RDD [Array [String]]

时间:2018-08-02 03:46:20

标签: scala apache-spark dataframe rdd

我正在尝试将数据帧转换为Spark中的RDD [Array [String]],目前正在这样做,我使用以下方法:

case class Array[String](c0:Long, c1:Integer, c2:Long, c3:String, c4:Integer, c5:Integer, c6:Integer)

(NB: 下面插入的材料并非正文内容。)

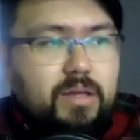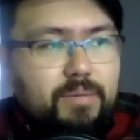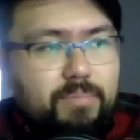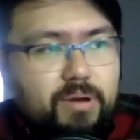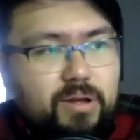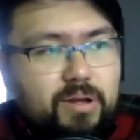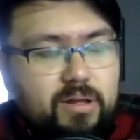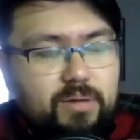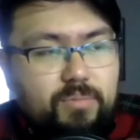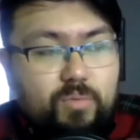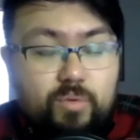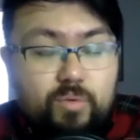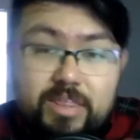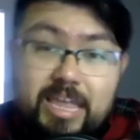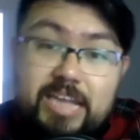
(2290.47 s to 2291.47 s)
but
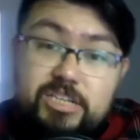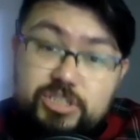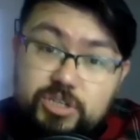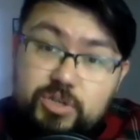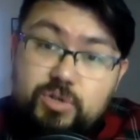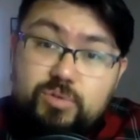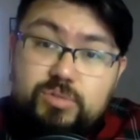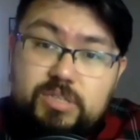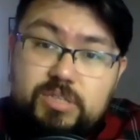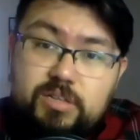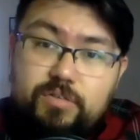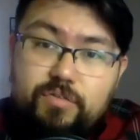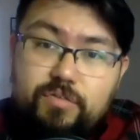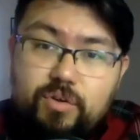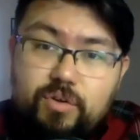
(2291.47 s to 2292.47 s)
um they should use in the
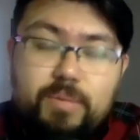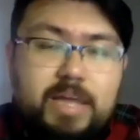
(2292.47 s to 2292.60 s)
film and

val newData = df.distinct.map {
  case Row(c0:Long, c1:Integer, c2:Long, c3:String, c4:Integer, c5:Integer, c6:Integer) => Array[String](c0:Long, c1:Integer, c2:Long, c3:String, c4:Integer, c5:Integer, c6:Integer)
}

val newRDD = newData.rdd

这给了我似乎是从数据帧到RDD [Array [String]]的转换-但是,当我将其包装在函数中时;像这样:

 def caseNewRDD(df: DataFrame): RDD[Array[String]] ={
    case class Array[String](c0:Long, c1:Integer, c2:Long, c3:String, c4:Integer, c5:Integer, c6:Integer)
    val newData = df.distinct.map {
      case org.apache.spark.sql.Row(c0:Long, c1:Integer, c2:Long, c3:String, c4:Integer, c5:Integer, c6:Integer) => Array[String](c0:Long, c1:Integer, c2:Long, c3:String, c4:Integer, c5:Integer, c6:Integer)
    }
    val newRDD = newData.rdd
    newRDD
  }

我收到以下错误:

  

类型的表达   org.apache.spark.rdd.RDD [Array [scala.Predef.String]]不符合   预期类型   org.apache.spark.rdd.RDD [scala.Array [scala.Predef.String]]

我猜我正在生成的数组类型不正确,但是我不知道为什么。

任何帮助将不胜感激。

1 个答案:

答案 0 :(得分:2)

您不能像这样在Scala中强制转换类型。

case class Array[String](c0:Long, c1:Integer, c2:Long, c3:String, c4:Integer, c5:Integer, c6:Integer)

表示:创建类型为Array的类型为String NEW 。您要实现的目标是:

def caseNewRDD(df: DataFrame): RDD[Array[String]] = {
  df.distinct.map {
    case Row(c0:Long, c1:Integer, c2:Long, c3:String, c4:Integer, c5:Integer, c6:Integer) => 
      Array(c0.toString, c1.toString, c2.toString, c3, c4.toString, c5.toString, c6.toString)
  }.rdd
}

也就是说-我将类型显式转换为String,而没有实际创建新类型。